What is needed is an exact repeat of the entries, with no pictures in it.

---------- Task input ----------

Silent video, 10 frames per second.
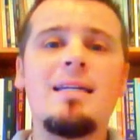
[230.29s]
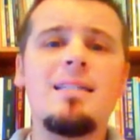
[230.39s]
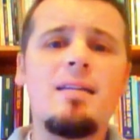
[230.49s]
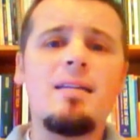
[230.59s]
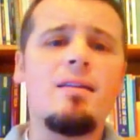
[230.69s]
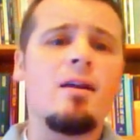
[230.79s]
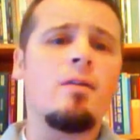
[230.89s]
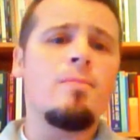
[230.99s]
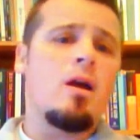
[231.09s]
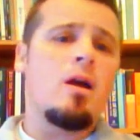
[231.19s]
Indeed,
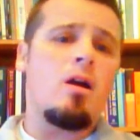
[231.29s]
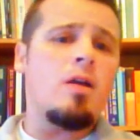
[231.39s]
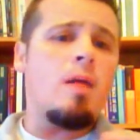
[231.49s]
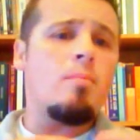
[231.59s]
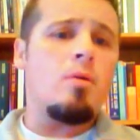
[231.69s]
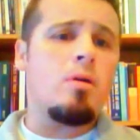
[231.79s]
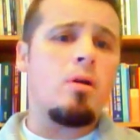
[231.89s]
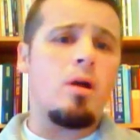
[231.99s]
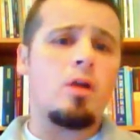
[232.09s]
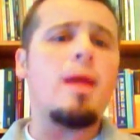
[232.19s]
there are
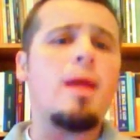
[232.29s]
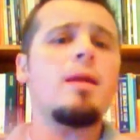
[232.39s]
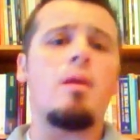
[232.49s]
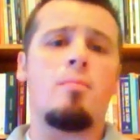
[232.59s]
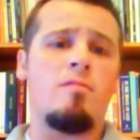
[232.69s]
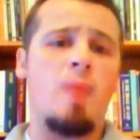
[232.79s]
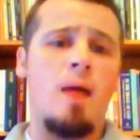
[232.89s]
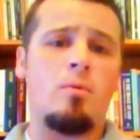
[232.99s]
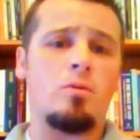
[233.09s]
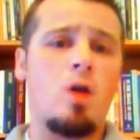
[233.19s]
a great number of
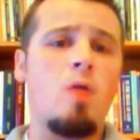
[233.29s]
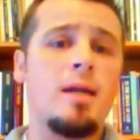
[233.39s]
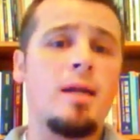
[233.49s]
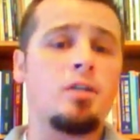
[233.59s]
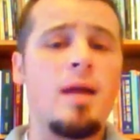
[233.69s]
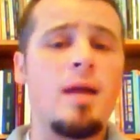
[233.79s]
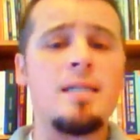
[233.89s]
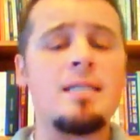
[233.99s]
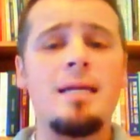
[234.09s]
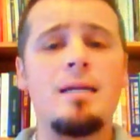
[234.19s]
Bibles already
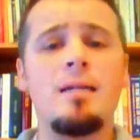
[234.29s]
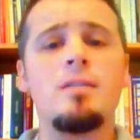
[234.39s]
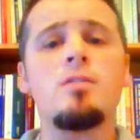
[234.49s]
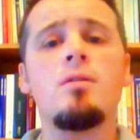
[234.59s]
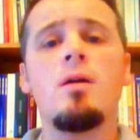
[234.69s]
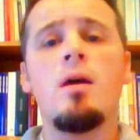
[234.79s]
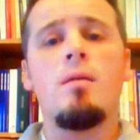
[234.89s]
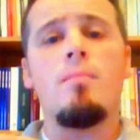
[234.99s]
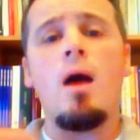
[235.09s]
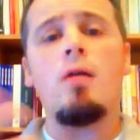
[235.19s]
translated into
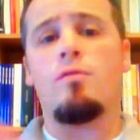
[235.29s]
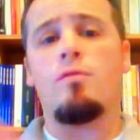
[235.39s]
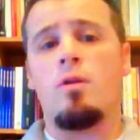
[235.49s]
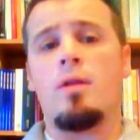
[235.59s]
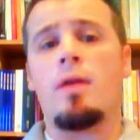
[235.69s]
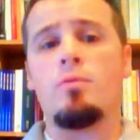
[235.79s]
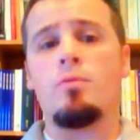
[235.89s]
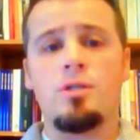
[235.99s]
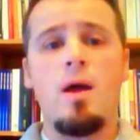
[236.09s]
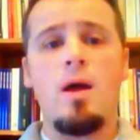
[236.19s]
modern foreign
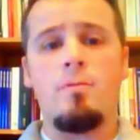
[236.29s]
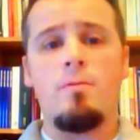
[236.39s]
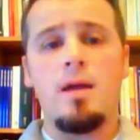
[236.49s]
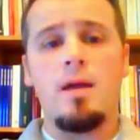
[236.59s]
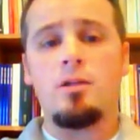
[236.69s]
language as well.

----------

Reply:
Silent video, 10 frames per second.
[230.29s]
[230.39s]
[230.49s]
[230.59s]
[230.69s]
[230.79s]
[230.89s]
[230.99s]
[231.09s]
[231.19s]
Indeed,
[231.29s]
[231.39s]
[231.49s]
[231.59s]
[231.69s]
[231.79s]
[231.89s]
[231.99s]
[232.09s]
[232.19s]
there are
[232.29s]
[232.39s]
[232.49s]
[232.59s]
[232.69s]
[232.79s]
[232.89s]
[232.99s]
[233.09s]
[233.19s]
a great number of
[233.29s]
[233.39s]
[233.49s]
[233.59s]
[233.69s]
[233.79s]
[233.89s]
[233.99s]
[234.09s]
[234.19s]
Bibles already
[234.29s]
[234.39s]
[234.49s]
[234.59s]
[234.69s]
[234.79s]
[234.89s]
[234.99s]
[235.09s]
[235.19s]
translated into
[235.29s]
[235.39s]
[235.49s]
[235.59s]
[235.69s]
[235.79s]
[235.89s]
[235.99s]
[236.09s]
[236.19s]
modern foreign
[236.29s]
[236.39s]
[236.49s]
[236.59s]
[236.69s]
language as well.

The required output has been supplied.